Oregon State University is seeking applications and nominations for Chief Information Security Officer.
ABOUT OREGON STATE UNIVERSITY
Oregon State University (OSU) is an international, public research university in the northwest United States, located in Corvallis, Oregon. The university offers more than 200 undergraduate degree programs along with a variety of graduate and doctoral degrees. It is also the largest university in the state, with a total enrollment exceeding 30,000 students. The Carnegie Foundation designates Oregon State University as a "Community Engagement" university and classifies it as a doctoral university with a status of "Highest Research Activity." OSU earned $441 million in external research funding in 2017, a third consecutive year of record-breaking growth. It is the state’s largest comprehensive public university, preeminent for both scholarly achievement and the direct impact of applied development, fulfilling the land-grant mission to serve the public good. Oregon State’s researchers are top-ranked in their fields, hold leadership positions in international and national professional organizations and have earned prestigious honors.

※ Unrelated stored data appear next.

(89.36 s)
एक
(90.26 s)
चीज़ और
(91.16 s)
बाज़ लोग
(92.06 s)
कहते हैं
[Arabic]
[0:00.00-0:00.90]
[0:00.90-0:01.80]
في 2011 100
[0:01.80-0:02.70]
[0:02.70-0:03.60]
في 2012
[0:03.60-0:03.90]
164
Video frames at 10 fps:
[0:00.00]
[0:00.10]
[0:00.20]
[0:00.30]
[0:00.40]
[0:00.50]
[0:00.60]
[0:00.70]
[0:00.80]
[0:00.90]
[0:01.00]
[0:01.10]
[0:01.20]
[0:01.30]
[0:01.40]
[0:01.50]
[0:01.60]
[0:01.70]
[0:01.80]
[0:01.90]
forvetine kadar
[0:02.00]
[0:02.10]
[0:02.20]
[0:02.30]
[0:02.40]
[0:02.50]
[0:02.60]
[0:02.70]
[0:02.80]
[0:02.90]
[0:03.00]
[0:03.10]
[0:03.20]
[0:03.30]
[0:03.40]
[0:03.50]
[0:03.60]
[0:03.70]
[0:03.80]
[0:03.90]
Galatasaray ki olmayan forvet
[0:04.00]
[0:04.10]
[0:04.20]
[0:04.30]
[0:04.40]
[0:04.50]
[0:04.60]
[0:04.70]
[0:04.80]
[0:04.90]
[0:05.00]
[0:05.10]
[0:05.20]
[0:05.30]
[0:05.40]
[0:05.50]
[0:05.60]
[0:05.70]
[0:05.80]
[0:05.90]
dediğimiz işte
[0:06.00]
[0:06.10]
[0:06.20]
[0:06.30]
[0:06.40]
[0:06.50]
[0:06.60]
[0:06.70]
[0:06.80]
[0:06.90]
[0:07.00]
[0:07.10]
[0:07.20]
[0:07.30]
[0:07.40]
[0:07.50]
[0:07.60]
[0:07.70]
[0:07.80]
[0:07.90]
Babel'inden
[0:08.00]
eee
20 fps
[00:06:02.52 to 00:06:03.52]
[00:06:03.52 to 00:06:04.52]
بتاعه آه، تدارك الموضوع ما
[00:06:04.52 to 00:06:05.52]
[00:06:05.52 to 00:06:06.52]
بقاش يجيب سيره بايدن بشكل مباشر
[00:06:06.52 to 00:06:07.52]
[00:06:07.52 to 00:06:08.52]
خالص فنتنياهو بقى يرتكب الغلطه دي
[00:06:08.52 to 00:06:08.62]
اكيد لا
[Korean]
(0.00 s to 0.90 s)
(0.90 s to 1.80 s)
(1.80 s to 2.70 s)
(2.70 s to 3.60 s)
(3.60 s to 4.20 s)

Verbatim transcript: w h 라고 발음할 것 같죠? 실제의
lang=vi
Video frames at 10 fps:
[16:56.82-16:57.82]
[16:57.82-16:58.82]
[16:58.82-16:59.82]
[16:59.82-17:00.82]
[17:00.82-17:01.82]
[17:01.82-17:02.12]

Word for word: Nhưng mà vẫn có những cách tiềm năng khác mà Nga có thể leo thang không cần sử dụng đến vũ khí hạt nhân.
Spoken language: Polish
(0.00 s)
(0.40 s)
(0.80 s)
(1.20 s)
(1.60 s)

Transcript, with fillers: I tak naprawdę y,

The Chief Information Security Officer has been elevated to the AVP role providing leadership and oversight in the strategic planning, execution, and assessment of all OSU cyber security strategies, policies, procedures, guiding governance and practices to be implemented at OSU. The Chief Information Security Officer will manage and continuously modify when necessary a comprehensive information security program to ensure that all information assets are adequately protected against current/future internal and external threats. This position reports to the University Vice Provost /Chief Information Officer and serves as a member of the Information Services Executive Team.
Provide the strategic leadership of the University’s information security program with the goal of effectively managing the University’s information security risk. Provide guidance and counsel to the CIO and key members of the University leadership team, working closely with senior administration, academic leaders, and the University community and defining objectives for information security while building relationships and goodwill.
Manage institution wide information security governance processes and share the information with the Security Advisory Committee.
Create maturity models and roadmaps for continual program improvements.
Effectively present, communicate, and update the University Board and executive leadership on the formal findings of risk assessments and suggested strategic plans and roadmaps to address risk commensurate with the University’s risk tolerance.
Lead the efforts to internally assess, evaluate and make recommendations to administration regarding the adequacy of the security controls for the University’s information and technology systems.
Responsible for planning, hiring/firing, defining competencies and performance objectives, assigning, and approving work as well as responding to grievances, disciplining/rewarding and preparing and signing performance appraisals and reviews of staff. Also, consistently and continuously identify the training needs and coordinate professional development opportunities.
Partner with University leadership, faculty, student body, and information technology leadership to execute a cohesive information security program which encompasses strategy, policy, guidelines, process, operating procedures and a technology roadmap to continue OSU’s security and governance excellence.
Establish appropriate scorecards to measure and deliver on the effectiveness of the security function.
Collaborate with peers on IT leadership team to influence IT strategic direction and to shape solutions developed to protect University assets, people, data, systems, and intellectual property.
Ensure that the University is compliant with applicable regulations and anticipate potential legislation at federal and state levels to develop proactive responses.
Serve as the University champion to promote information security disciplines.
Establish processes to ensure that all users receive appropriate information security training to perform duties along with periodic information security awareness training.
Ensure continuous monitoring and tracking of all University systems against potential threats including hackers, software flaws, viruses, spyware, phishing, and self-adaptive or mutilating computer threats.
Demonstrated commitment to diversity.
Demonstrated, progressive, significant, and successful experience in information security leadership.
Experience with implementing IT security standards and frameworks.
Knowledge of IT security standards and frameworks such as National Institute of Standards and Technology Cyber Security Framework (NIST), ISO, NZISM, COBIT, etc.
Certification as a Certified Information Security Systems Security Professional (CISSP), Certified Chief Information Security Officer (CCISO), or like certification.
Oregon State University has retained the services of Diversified Search to assist in this search. To apply, applicants should submit a resume or curriculum vitae as well as a letter that explains how their experience has prepared them to fulfill the position requirements and each of the core competencies to: CISOOSU@Divsearch.com
This position is designated as a critical or security-sensitive position; therefore, the incumbent must successfully complete a criminal history check and be determined to be position qualified as per OSU Standard 576-055-0000 et seq. Incumbents are required to self-report convictions and those in youth programs may have additional criminal history checks every 24 months. Offers of employment are contingent upon meeting all minimum qualifications including the criminal history check requirement.